Innovation en Chine ?

Publié le par Vuille

A l'invitation de la chambre de commerce, soirée très intéressante sur le thème de l'innovation en Suisse et en Chine. Nicolas Henchoz, responsable de la communication de l'EPFL (mais oui, c'est l'ex du TJ), a commencé par présenter les défis technologiques nés de la collaboration avec l'équipe d'Alinghi; c'était bien foutu. Puis Hans-Peter Hertig, directeur de la future House of Science en Chine et ancien secrétaire général du Fonds national suisse de la recherche scientifique, a parlé des avantages et des inconvénients de la Chine en matière de recherche.

Voici sa liste des inconvénients :

1) La politique est trop présente, la recherche trop dirigée dans des domaines d'application directe, la recherche fondamentale étant quasi insignifiante. Et de rappeler que les plus grandes découvertes ont été faites là où personne ne s'y attendait.

2) Les étudiants manquent de créativité...

3) ... et de la bonne dose d'individualisme leur permettant de contredire, si nécessaire, leur professeur (les lavages de cerveau pendant toute la durée des études, ça n'aide pas) .

4) La langue chinoise fait que les publications chinoises, souvent non traduites, n'auront toujours qu'une portée nationale. C'est notamment à cause de la langue que les hautes écoles sont très mal classées sur le plan international puisque leurs articles publiés en chinois comptent pour beurre. Et puis, c'est le plus souvent impossible pour un étranger de venir faire un post-doc en Chine sans avoir préalablement appris le chinois.
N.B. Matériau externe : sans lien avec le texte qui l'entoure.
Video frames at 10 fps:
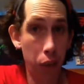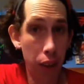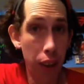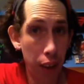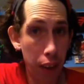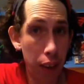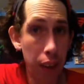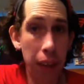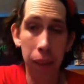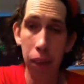one another
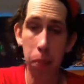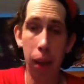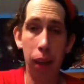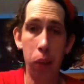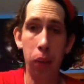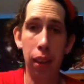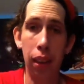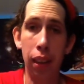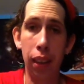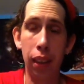and respect one
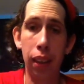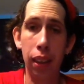anotherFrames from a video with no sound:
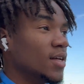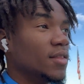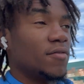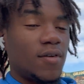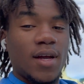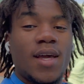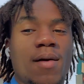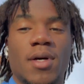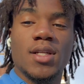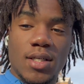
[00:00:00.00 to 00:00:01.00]
the front
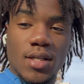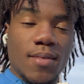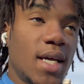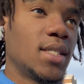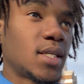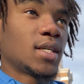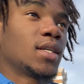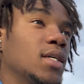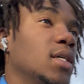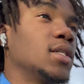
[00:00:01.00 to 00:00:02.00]
camera looks amazing.
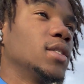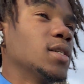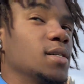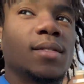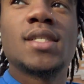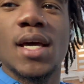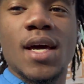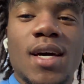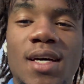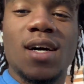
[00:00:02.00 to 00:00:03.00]
You know what I'm saying?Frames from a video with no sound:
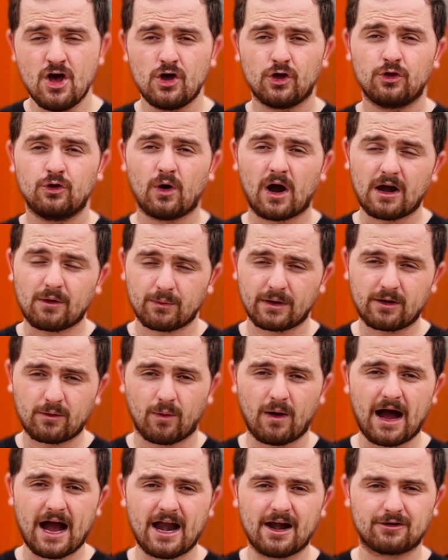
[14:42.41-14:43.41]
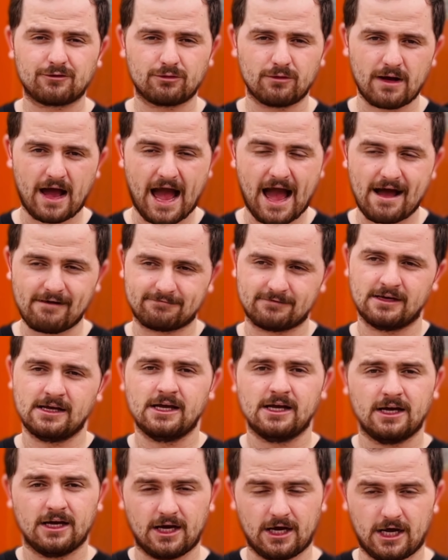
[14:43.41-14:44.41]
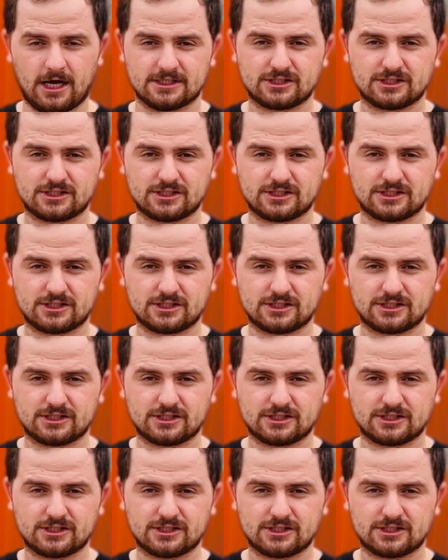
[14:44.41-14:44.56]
you are required to have uh,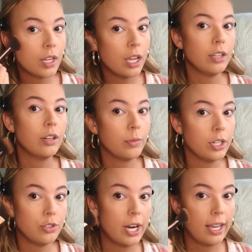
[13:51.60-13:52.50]
And you don't want
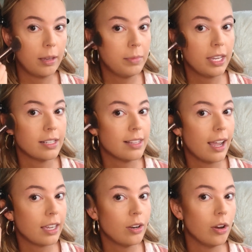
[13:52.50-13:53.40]
to drag it, because
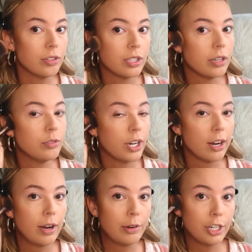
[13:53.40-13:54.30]
that can also drag
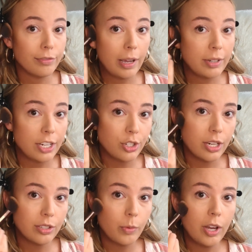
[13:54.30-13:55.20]
around your foundation
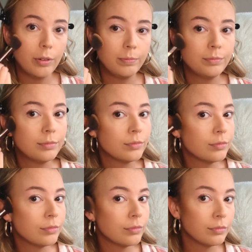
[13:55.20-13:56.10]
as well.
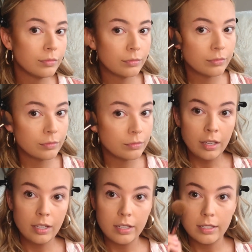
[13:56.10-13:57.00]

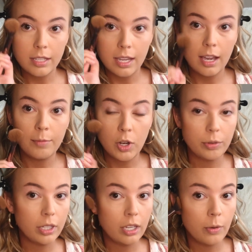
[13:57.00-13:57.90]
And see, I'm not
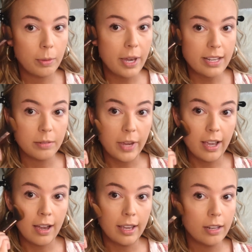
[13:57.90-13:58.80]
really going past my
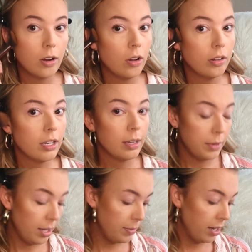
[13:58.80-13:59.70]
eye at all. I'm
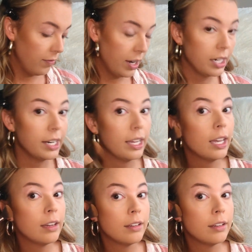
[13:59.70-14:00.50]
keeping it very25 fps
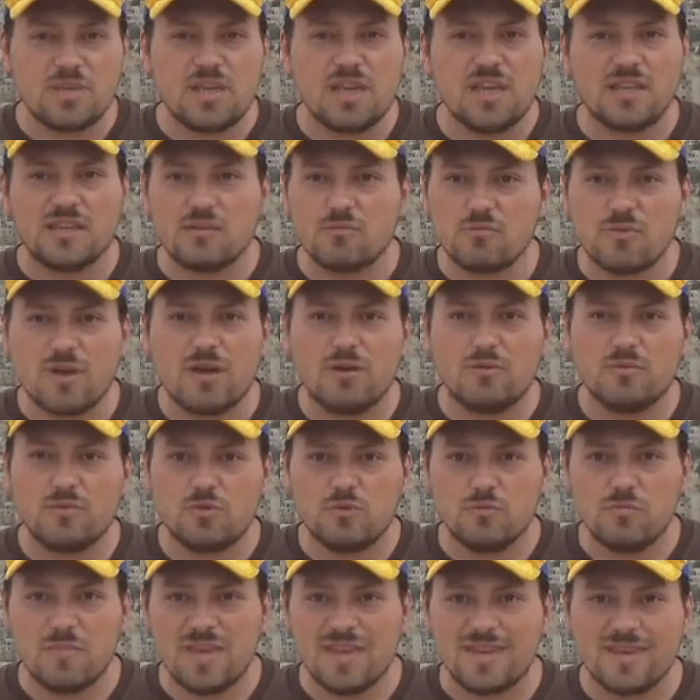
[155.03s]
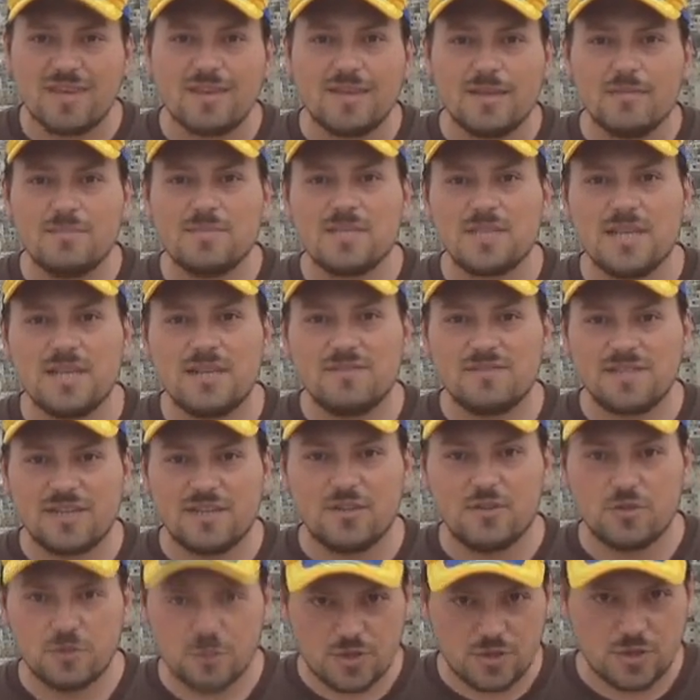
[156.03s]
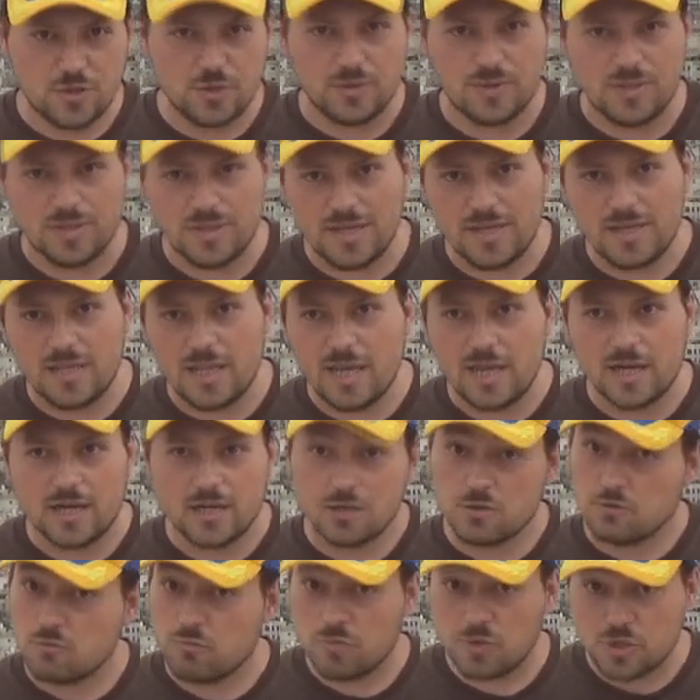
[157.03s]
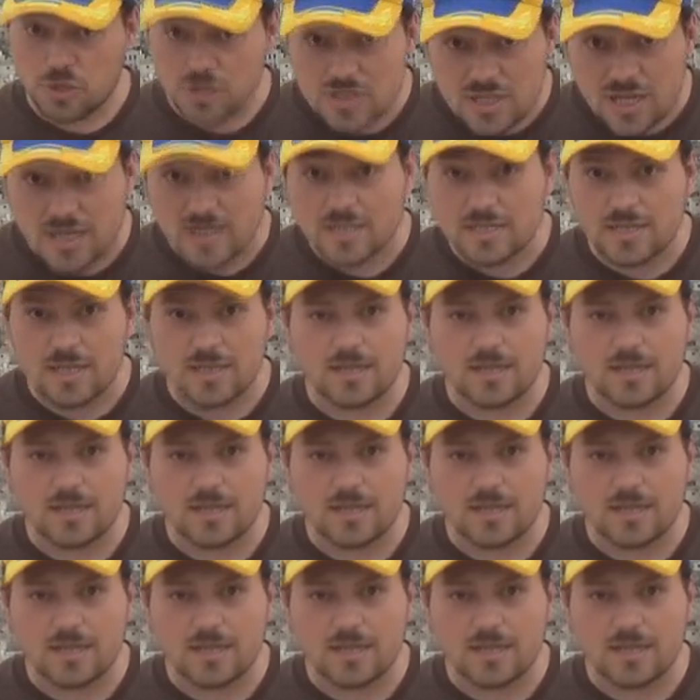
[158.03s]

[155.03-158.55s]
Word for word: get around to making themselves understood in English, which is nice.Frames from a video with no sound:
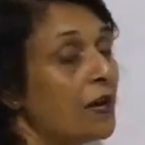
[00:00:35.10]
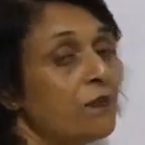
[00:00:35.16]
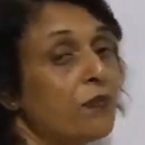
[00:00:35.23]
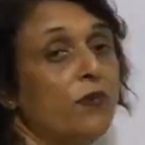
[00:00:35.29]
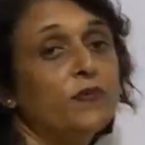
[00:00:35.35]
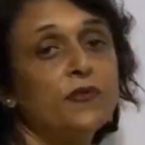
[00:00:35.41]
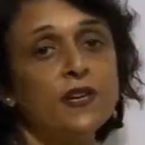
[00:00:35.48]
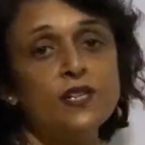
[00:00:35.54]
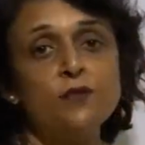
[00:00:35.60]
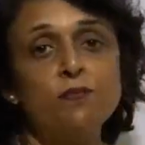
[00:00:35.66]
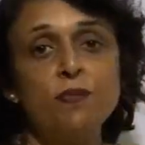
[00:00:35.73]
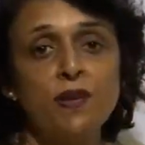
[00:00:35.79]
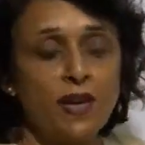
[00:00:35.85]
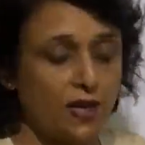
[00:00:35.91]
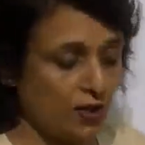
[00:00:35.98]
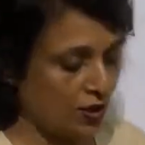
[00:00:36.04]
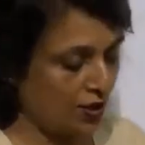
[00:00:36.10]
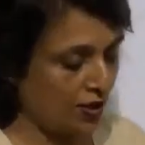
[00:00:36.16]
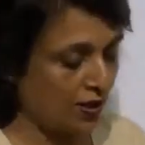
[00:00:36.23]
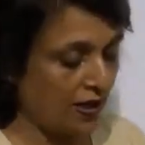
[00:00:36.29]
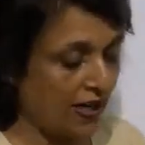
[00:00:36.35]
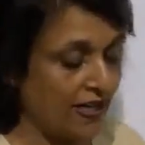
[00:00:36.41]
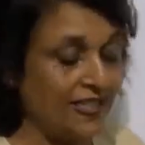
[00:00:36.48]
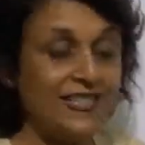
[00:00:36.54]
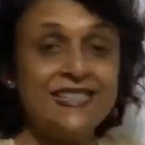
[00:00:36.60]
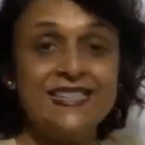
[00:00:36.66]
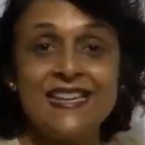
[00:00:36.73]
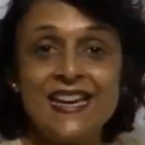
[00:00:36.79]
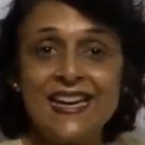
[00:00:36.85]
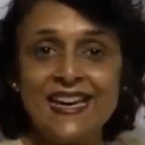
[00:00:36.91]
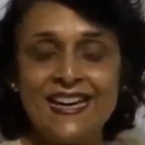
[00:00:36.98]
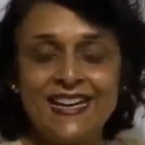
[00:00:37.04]
type of respiration is
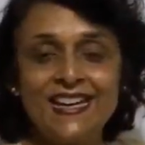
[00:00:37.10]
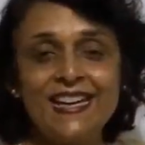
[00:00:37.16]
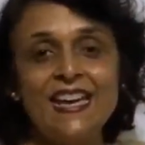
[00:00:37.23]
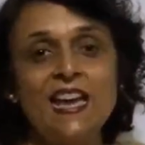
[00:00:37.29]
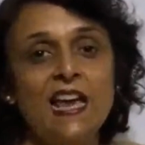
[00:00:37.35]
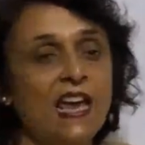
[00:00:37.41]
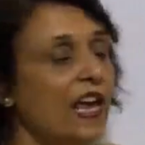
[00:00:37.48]
seen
5) La propriété intellectuelle n'est quasiment pas protégée. Ce qui contraint les investisseurs étrangers à garder la partie la plus sensible de leur R&D hors de Chine.

Pour Hertig, les avantages dépassent toutefois les inconvénients et, par ses investissements massifs, la Chine, déjà Numéro 3, sera bientôt Numéro 1 dans ce domaine également.